Sunday, August 28, 2011

Outrage as ancient cross is defaced by graffiti thugs

A GRAFFITI attack on a 1,100-year-old Celtic cross has resulted in calls for it to be relocated to a museum. 

The ancient work of art was targeted by a vandal using a black marker to daub words on the front and back.

The monument is the most famous of the high crosses in Kells, Co Meath, and is known as the Market Cross.

The sandstone cross was carved by master craftsmen in the 9th century and is a jewel of Ireland's monastic era.

Locals expressed outrage when they discovered the cross had been vandalised.

TRUST

One of the messages written on the cross appears to wish 'Good luck' to a person. 

The graffiti, using letters a couple of inches high, was scrawled across the sacred carvings on the base of the cross.

One visitor to the town who contacted the Herald said the defacement was unforgivable.

"I was absolutely appalled. The cross is a glittering jewel in the heritage of the world and it's been defaced," he said.

"More should have been done to keep it safe. Local people have been calling for the Book of Kells to be moved from Trinity College in Dublin back to Kells as a tourist attraction.
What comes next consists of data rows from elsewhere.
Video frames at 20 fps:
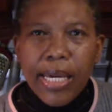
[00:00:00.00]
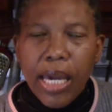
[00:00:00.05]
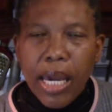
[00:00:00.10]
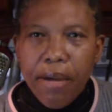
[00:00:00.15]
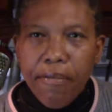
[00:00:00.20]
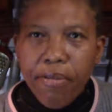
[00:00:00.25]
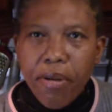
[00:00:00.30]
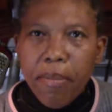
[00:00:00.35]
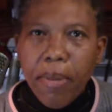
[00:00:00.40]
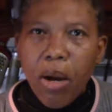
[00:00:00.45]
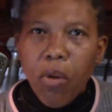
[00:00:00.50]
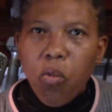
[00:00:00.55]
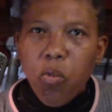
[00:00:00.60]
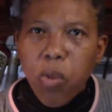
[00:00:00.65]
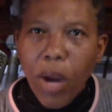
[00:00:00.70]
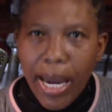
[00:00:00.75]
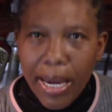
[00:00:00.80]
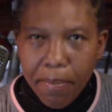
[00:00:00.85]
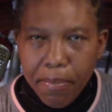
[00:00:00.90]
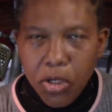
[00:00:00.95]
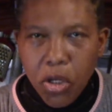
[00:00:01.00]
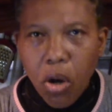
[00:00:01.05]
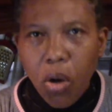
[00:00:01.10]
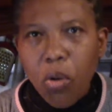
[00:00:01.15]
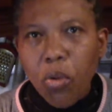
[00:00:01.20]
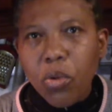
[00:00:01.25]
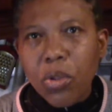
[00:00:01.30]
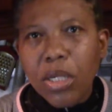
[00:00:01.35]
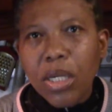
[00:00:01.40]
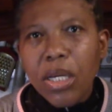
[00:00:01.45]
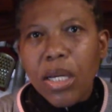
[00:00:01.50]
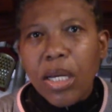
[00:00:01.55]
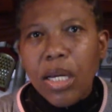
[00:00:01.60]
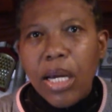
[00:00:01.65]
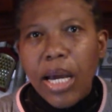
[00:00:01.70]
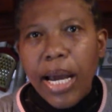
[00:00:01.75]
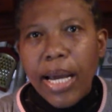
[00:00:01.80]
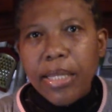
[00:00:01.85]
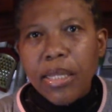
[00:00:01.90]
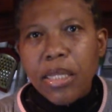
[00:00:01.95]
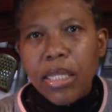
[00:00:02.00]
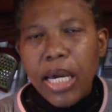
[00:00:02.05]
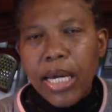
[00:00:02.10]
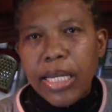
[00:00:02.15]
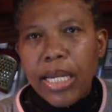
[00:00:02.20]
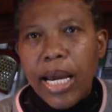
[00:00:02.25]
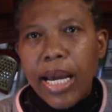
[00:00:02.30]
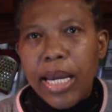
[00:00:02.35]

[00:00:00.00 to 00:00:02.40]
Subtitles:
gave him a wipe down, and then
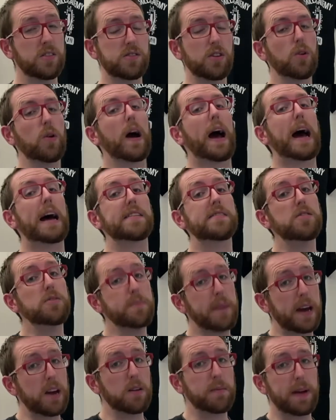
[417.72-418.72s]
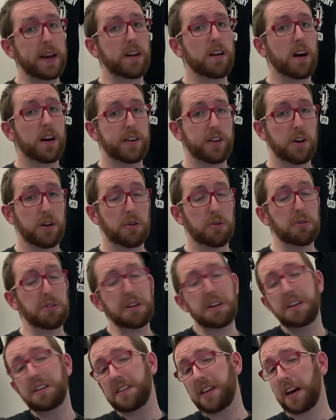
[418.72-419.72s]
So as you may or may not know,
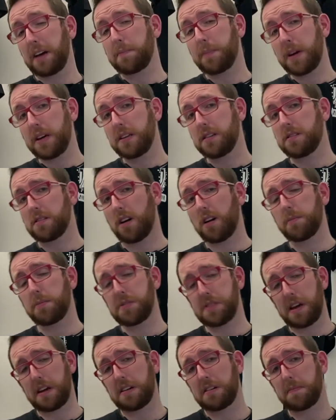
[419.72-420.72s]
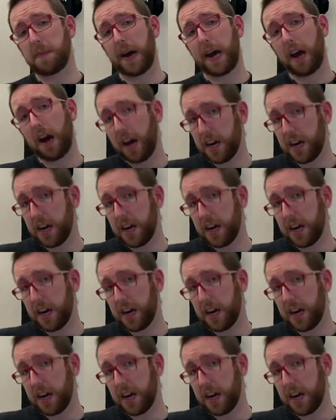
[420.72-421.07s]
TechBites are presented by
But if they can't protect the cross why should we trust them with the Book of Kells."

The cross should be moved to a museum and a replica erected in its place, he added.

Town councillor Frankie Lynch told the Herald "a lot of local people are very annoyed".

"It's unbelievable this should happen. I'm very angry about it," he said.

He said the cross was valued by local people and was moved on safety grounds to its present site outside the local heritage centre after it was struck by a bus in the centre of the town.

A local referendum had been held which revealed overwhelming support for the cross to be moved back to the centre of the town when road traffic improvement works were finally completed, he said.

He called for more CCTV monitoring to deter further attacks. 

It has since emerged a CCTV camera at the heritage centre was not operating at the time of the graffiti incident.

A spokesman for the Office of Public Works, the state agency which maintains national monuments, said the matter would be investigated and the graffiti removed.